During that time the independence of the Royal Netherlands Navy in the Armed forces of the Netherlands was in question, the main focus of the discussion was the new command structure for all the service branches. Both a horizontal-structure and vertical-structure had their proponents and opponents, the Royal Netherlands Navy was historically a proponent of a vertical-structure but the horizontal-structure received increasing support, including from the then Minister of War and the Navy Kees Staf. During the cabinet formation for the De Quay cabinet the decision was made to go with the horizontal-structure and the first step was made with the combining of the Ministry of War and the Ministry of the Navy. With the combining of the ministries a serious efficiency problem in the Ministry of War was discovered, while the Ministry of the Navy was thought to be in an excellent administrative condition.

After his meeting with Admiral Brouwer, De Jong reported to the incoming Minister of Defence Sidney J. van den Bergh, who formally asked De Jong to become the new State Secretary for Defence. De Jong was given a few days to think it over and he used that time to speak with Carl Romme. De Jong informed him that he was not a member of the Catholic People's Party but Romme respond by saying: "You are not a member of a different party? No, but you are a Roman Catholic? Then we will we see you as one of us." Romme did advise De Jong to become a member of the Catholic People's Party after six months. On 11 June 1959, De Jong reported back to Van den Bergh and was told about the new horizontal-structure, De Jong who was a proponent of a vertical-structure was left with a few remarks. The next day the meeting was continued in the presence of the incoming Secretary-General for the Ministry of Defence Duyverman who was going to be responsible for all financial and budgetary affairs for the Ministry of Defence. De Jong objected, he thought he could not be politically responsible as the State Secretary for Defence if he was not responsible for all financial affairs for his own department, Van den Bergh became irritated with De Jongs position on the matter and the meeting was adjourned for 16 June 1959.

===Minister===
Immediately thereafter, De Jong served as Minister of Defence in the successive Marijnen, Cals and Zijlstra cabinets.

===Prime minister===
From 5 April 1967 to 6 July 1971, he was Prime Minister of the Netherlands and minister of general affairs in the De Jong cabinet. His cabinet was the first Cabinet of the Netherlands since World War II that served a full four-year term without crises.

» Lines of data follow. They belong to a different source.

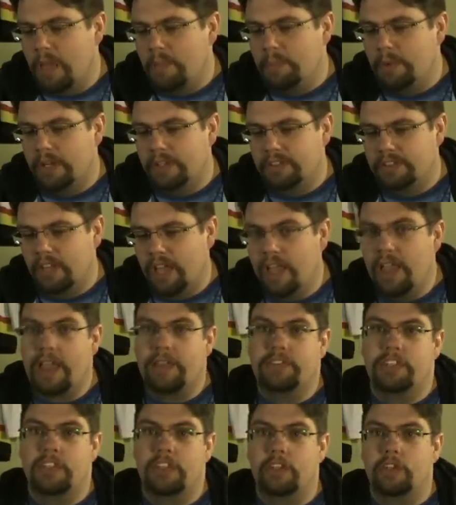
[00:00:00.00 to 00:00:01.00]
But I
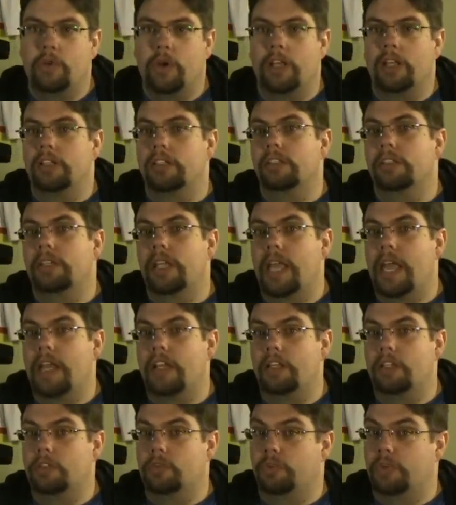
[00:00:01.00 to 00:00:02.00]
have seen the trailer, and
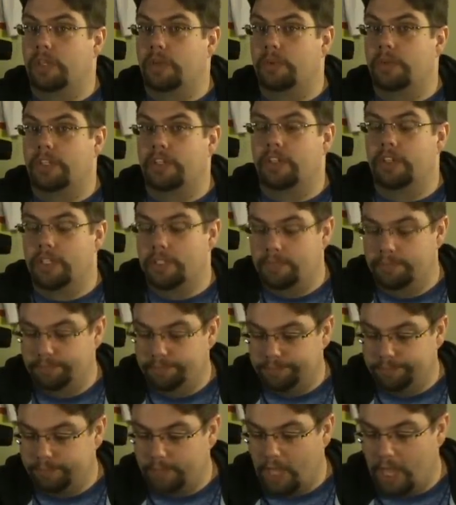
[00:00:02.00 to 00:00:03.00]
it looks really, really good.
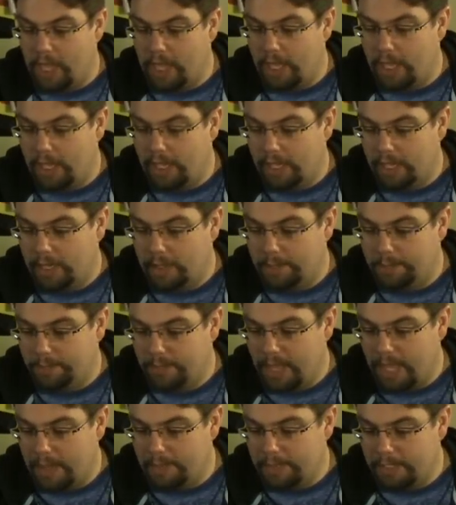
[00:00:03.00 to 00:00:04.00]

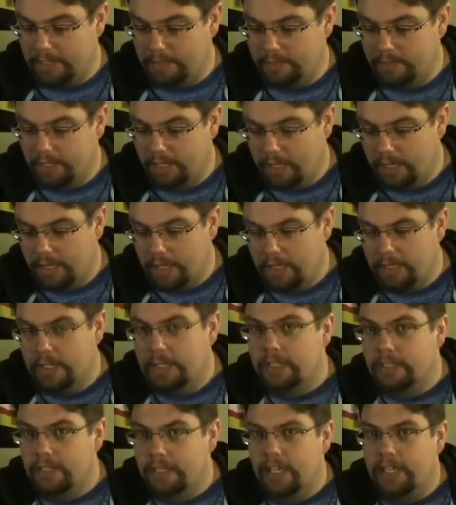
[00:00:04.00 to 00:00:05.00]
I mean,
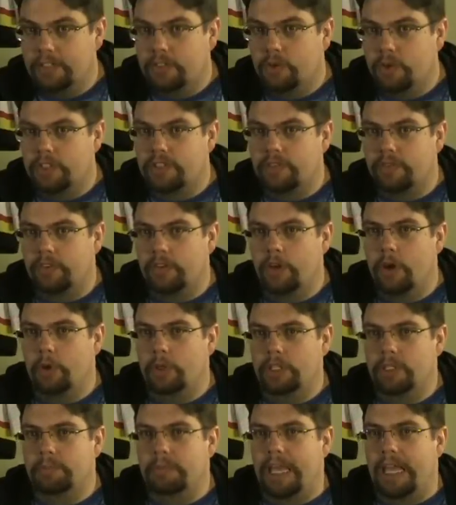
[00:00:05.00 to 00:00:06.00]
it's Christopher
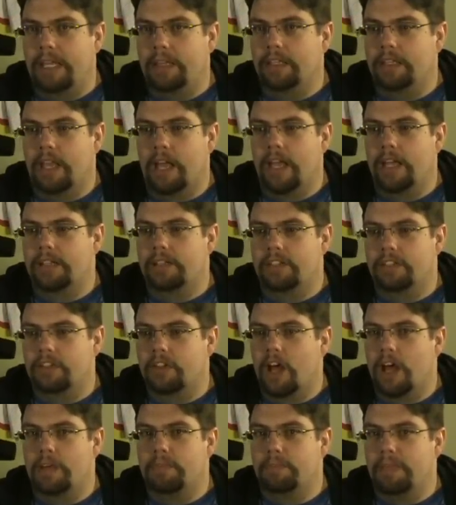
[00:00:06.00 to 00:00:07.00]
Nolan, man. The guy does
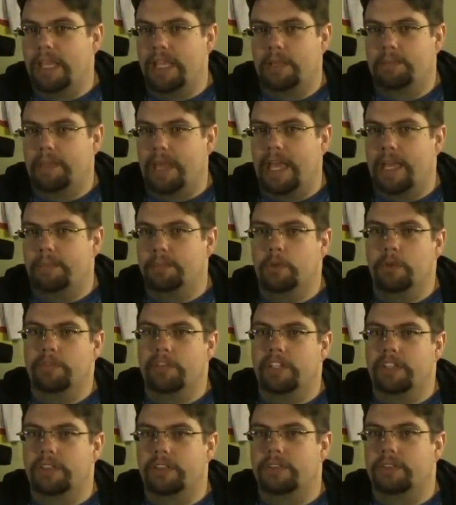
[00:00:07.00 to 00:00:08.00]
not make bad
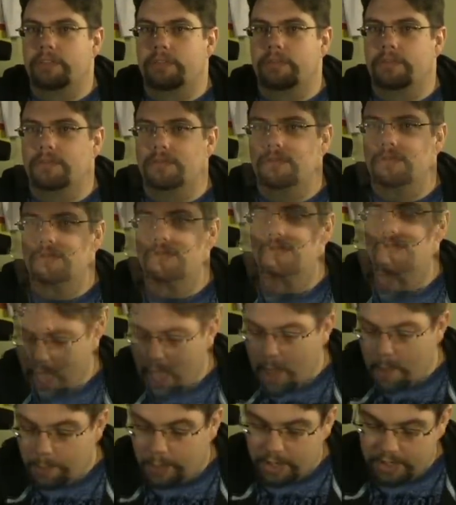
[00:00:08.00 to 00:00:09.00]
movies.
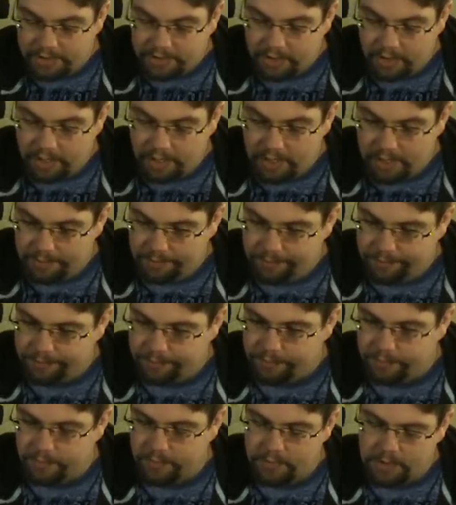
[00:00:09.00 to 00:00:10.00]
But
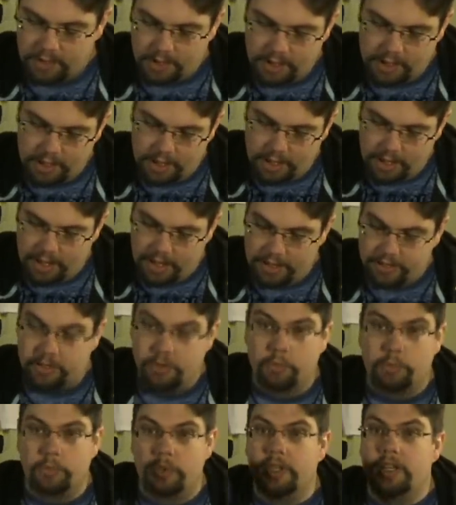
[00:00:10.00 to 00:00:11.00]
it's
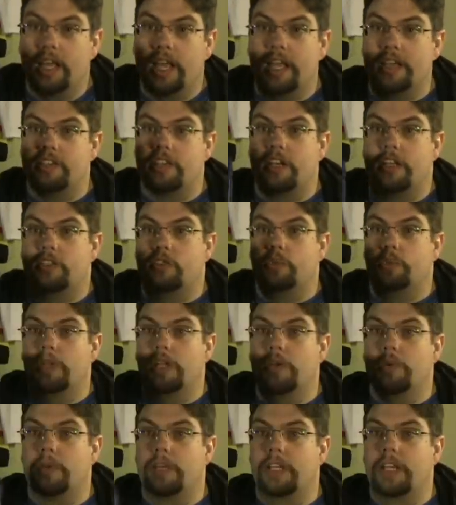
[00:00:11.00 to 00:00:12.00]
like I said, it's a
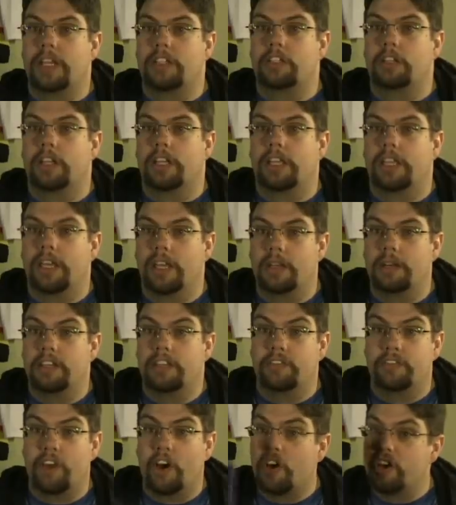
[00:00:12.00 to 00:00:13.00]
really, really nice looking kit.
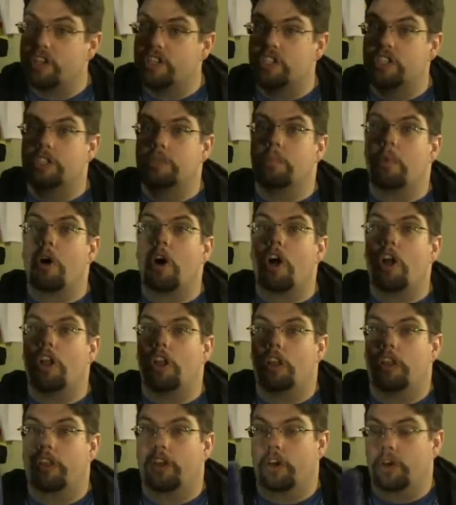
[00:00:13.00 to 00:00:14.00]
It's very
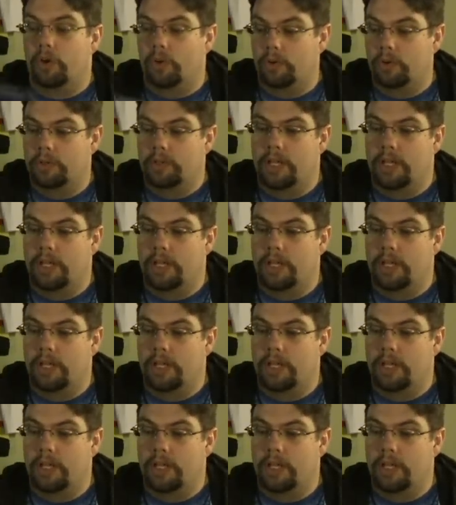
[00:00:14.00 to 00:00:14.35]
small, though.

His cabinet was confronted with a demand for democratic reforms in the society and it decided to democratise colleges and universities after the famous Maagdenhuisbezetting. Plans were made to modernise politics by establishing an electoral system with districts or a chosen prime minister, but these plans were not implemented. Meanwhile, a pay pause due to the decision of employers and employees to raise wages was partly revoked after anti-government demonstrations and strikes. The Minister of Economic Affairs Leo de Block resigned, officially as a protest against the wage rise in the metal industry, but another reason was his slow reaction to the inflation and rising prices after the introduction of value added tax. More unrest took shape in demonstrations against the Vietnam War. Internationally, relations with Indonesia improved, resulting in a visit by president Suharto which was, however, overshadowed by the occupation of the Indonesian embassy by Moluccans. The Warsaw Pact invasion of Czechoslovakia was seen as a reason to increase the defence budget. During his term as Prime Minister of the Netherlands De Jong met with numeral state leaders, including US president Richard Nixon, presidents of France Charles de Gaulle and Georges Pompidou. He was present in the hospital when Prince Claus announced the birth of his son Willem-Alexander, Prince of Orange on 27 April 1967.

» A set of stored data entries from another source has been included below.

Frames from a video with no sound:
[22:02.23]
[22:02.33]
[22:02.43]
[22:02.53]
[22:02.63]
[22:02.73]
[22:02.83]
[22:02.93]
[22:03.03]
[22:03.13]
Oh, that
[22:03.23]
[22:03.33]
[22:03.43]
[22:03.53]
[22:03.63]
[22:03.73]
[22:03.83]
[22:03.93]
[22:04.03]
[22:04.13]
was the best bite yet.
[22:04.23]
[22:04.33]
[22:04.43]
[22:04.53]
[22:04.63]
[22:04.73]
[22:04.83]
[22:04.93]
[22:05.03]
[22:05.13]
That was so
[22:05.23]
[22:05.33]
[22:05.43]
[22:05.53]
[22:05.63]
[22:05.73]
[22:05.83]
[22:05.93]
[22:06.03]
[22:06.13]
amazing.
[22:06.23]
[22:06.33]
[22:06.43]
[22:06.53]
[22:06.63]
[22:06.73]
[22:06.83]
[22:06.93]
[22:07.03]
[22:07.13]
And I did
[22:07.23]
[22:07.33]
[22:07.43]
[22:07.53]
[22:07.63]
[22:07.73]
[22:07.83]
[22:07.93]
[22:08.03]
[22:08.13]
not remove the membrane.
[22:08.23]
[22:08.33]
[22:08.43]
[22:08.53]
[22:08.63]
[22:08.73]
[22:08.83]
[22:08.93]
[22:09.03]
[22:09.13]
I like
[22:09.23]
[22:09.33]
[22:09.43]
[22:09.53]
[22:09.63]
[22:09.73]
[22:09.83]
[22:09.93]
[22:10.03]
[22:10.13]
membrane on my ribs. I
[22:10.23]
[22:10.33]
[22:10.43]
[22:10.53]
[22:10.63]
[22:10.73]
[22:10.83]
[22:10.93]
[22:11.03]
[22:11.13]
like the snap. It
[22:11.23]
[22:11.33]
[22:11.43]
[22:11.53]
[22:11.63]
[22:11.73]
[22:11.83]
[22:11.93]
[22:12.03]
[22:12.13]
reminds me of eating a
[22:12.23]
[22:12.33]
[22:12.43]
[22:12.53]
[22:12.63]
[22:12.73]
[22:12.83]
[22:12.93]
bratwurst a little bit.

After serving as Prime Minister of the Netherlands, De Jong became a member of the Senate, where he served from 1971 to 1974 and as the parliamentary leader in the Senate.
In 1972, he was passed by the Biesheuvel II cabinet for the position of Vice-president of the Council of State In 1973, he passed the mayoralty of Eindhoven.

==After politics==
Following the end of his active political career, De Jong occupied many posts in industry and seats on numerous supervisory boards. In December 1990 he was selected to lead a diplomatic mission to Iraq to free Dutch hostages, but ultimately the mission was cancelled.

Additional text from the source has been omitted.